Could you copy exactly the lines from the one containing "[7:55.51-7:56.51]" through the last line of the records, leaving out every picture?

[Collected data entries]
+===+
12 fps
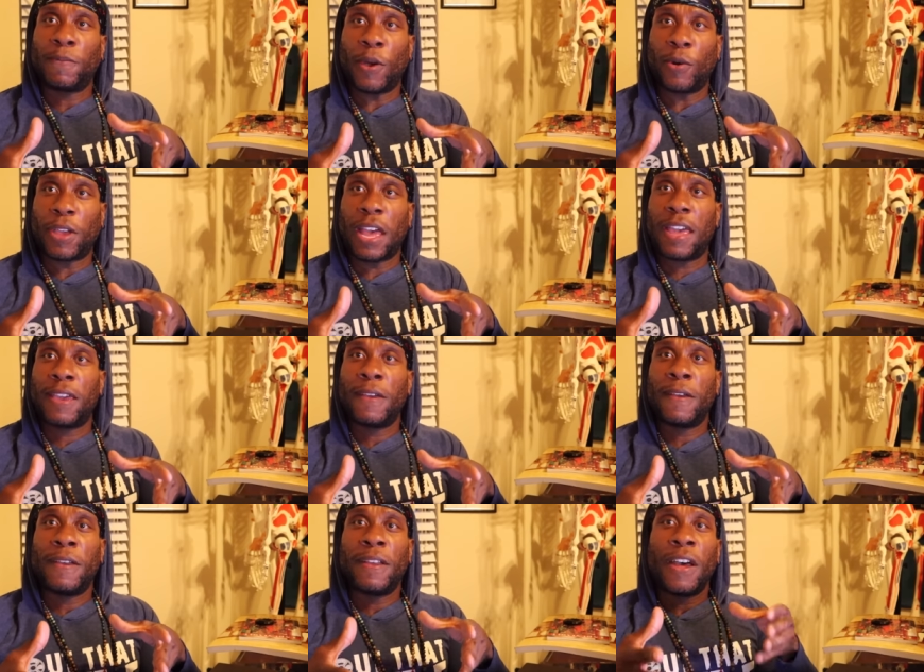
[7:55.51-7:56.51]

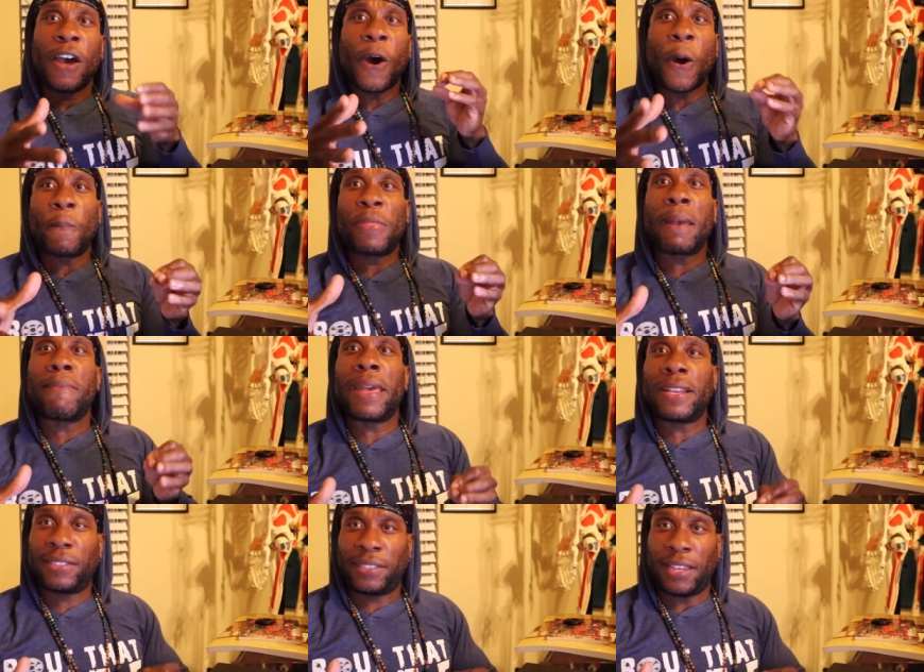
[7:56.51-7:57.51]
Okay? Hope that
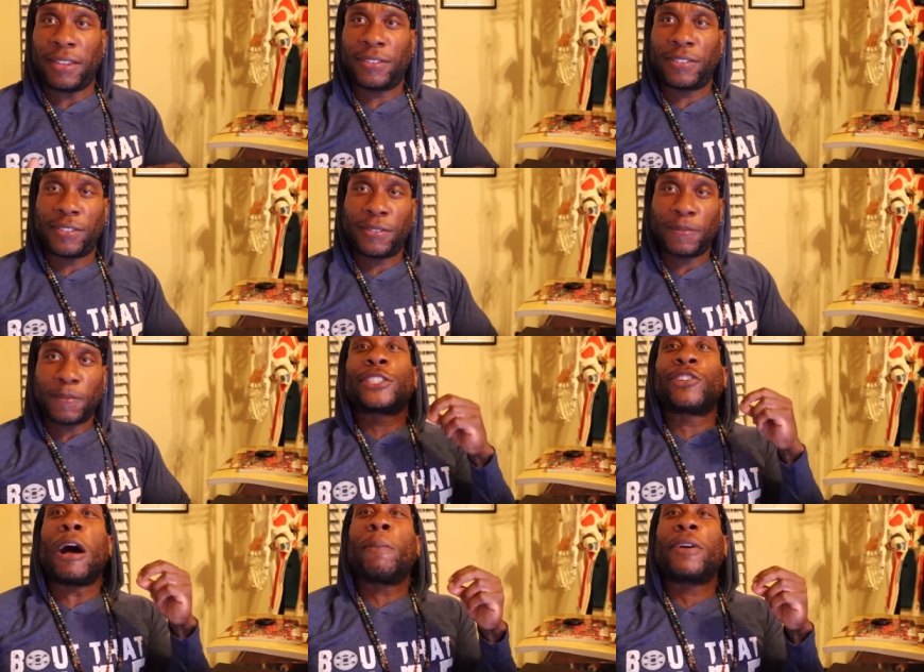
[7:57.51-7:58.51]
makes sense.
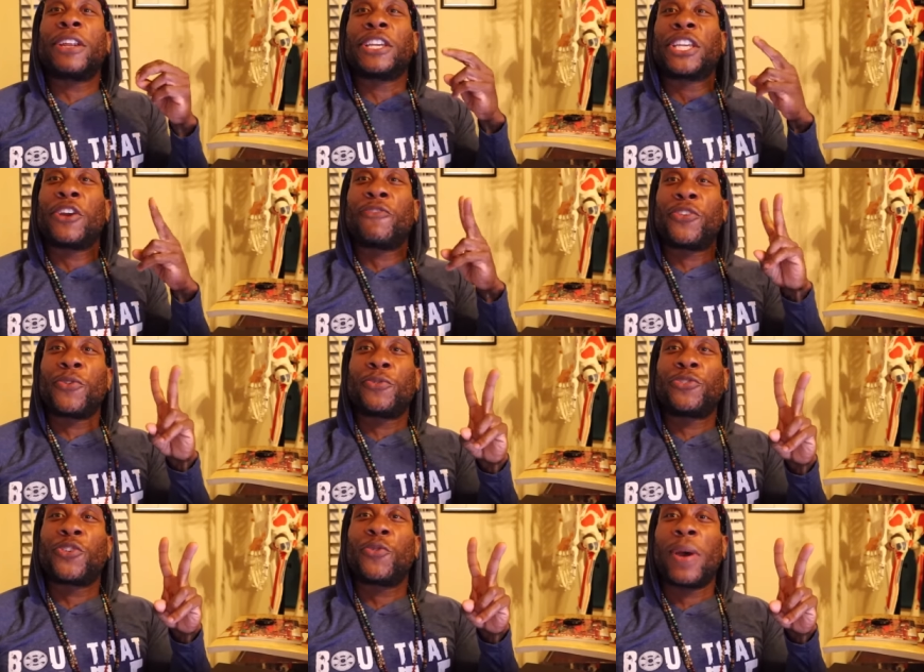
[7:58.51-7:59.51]
So I'm going to give
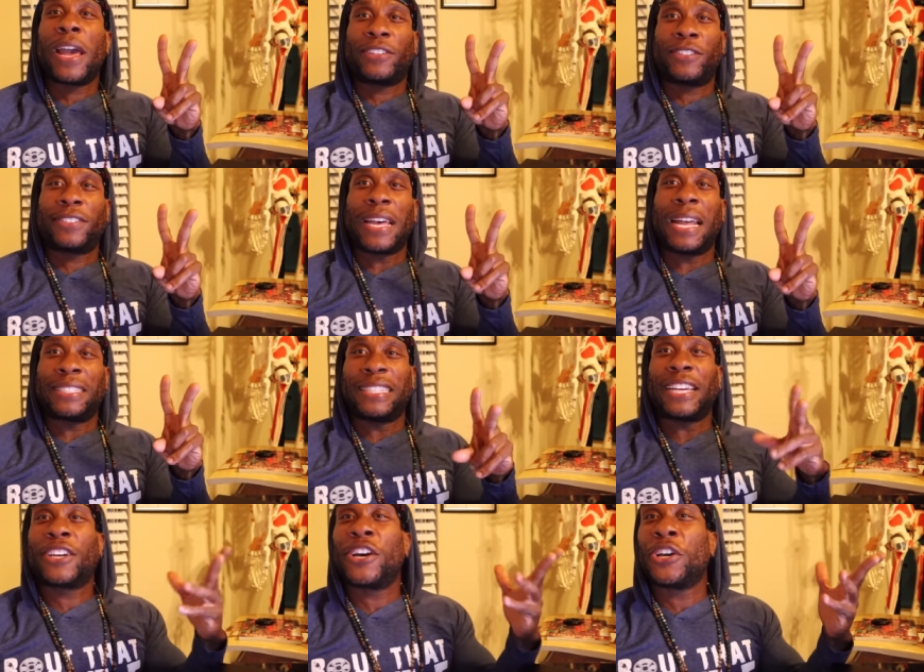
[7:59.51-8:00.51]
you two exercises.
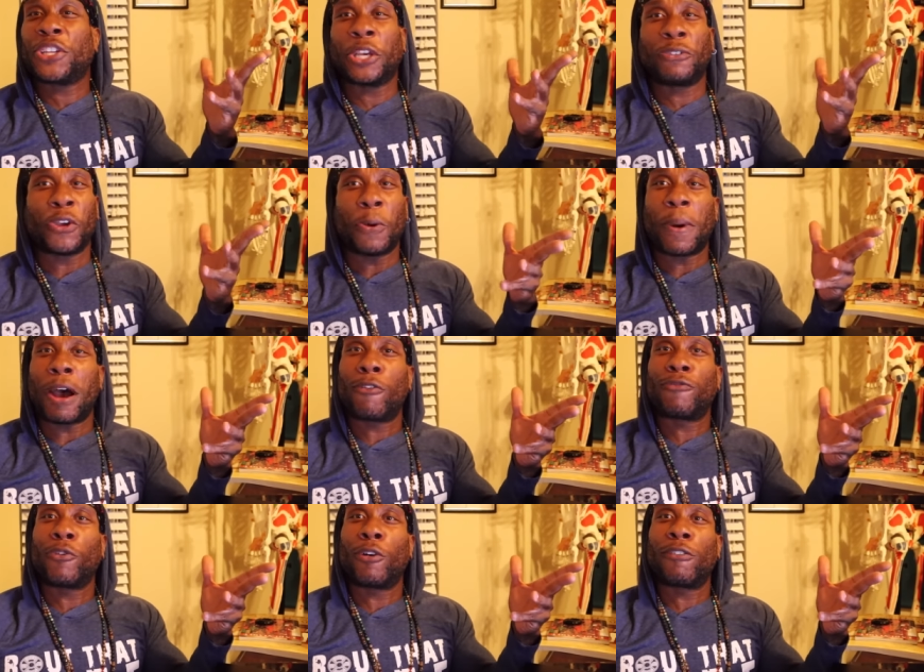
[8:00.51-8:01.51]
I could give you
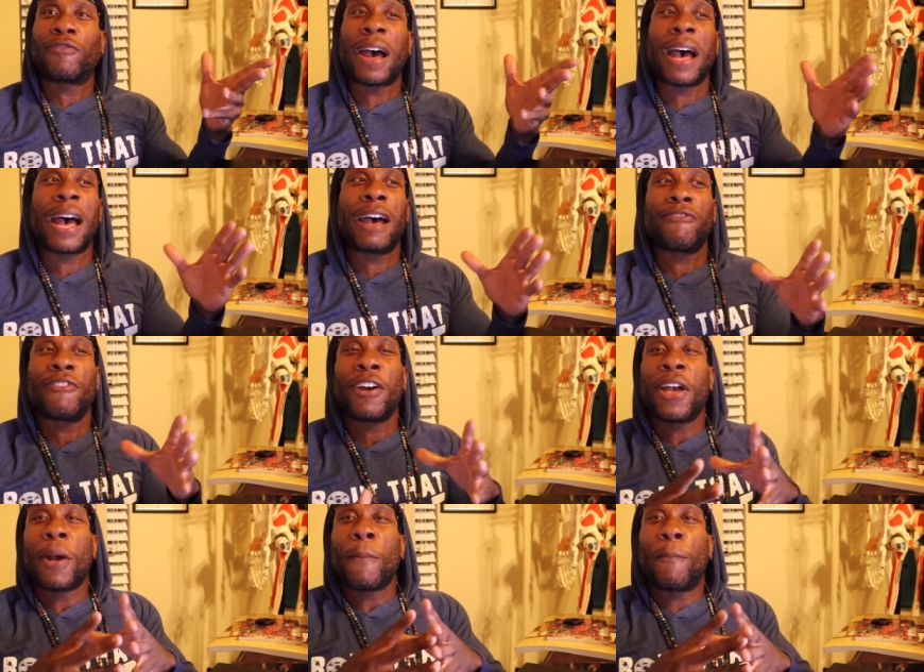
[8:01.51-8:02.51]
about four or five,
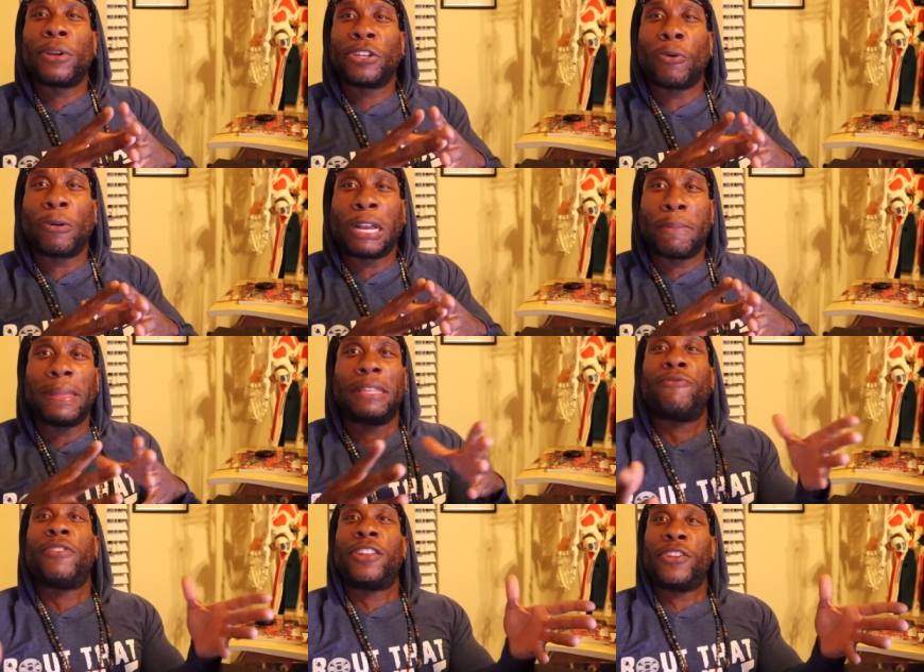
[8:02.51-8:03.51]
but don't want to make
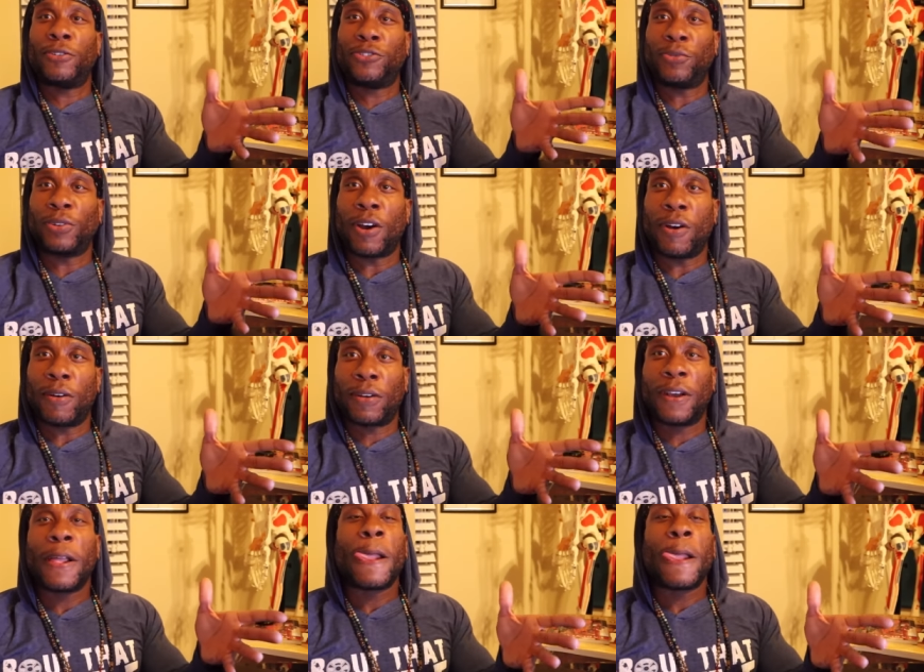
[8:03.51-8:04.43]
the video too long.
+===+
● RESULT BELOW:
[7:55.51-7:56.51]

[7:56.51-7:57.51]
Okay? Hope that
[7:57.51-7:58.51]
makes sense.
[7:58.51-7:59.51]
So I'm going to give
[7:59.51-8:00.51]
you two exercises.
[8:00.51-8:01.51]
I could give you
[8:01.51-8:02.51]
about four or five,
[8:02.51-8:03.51]
but don't want to make
[8:03.51-8:04.43]
the video too long.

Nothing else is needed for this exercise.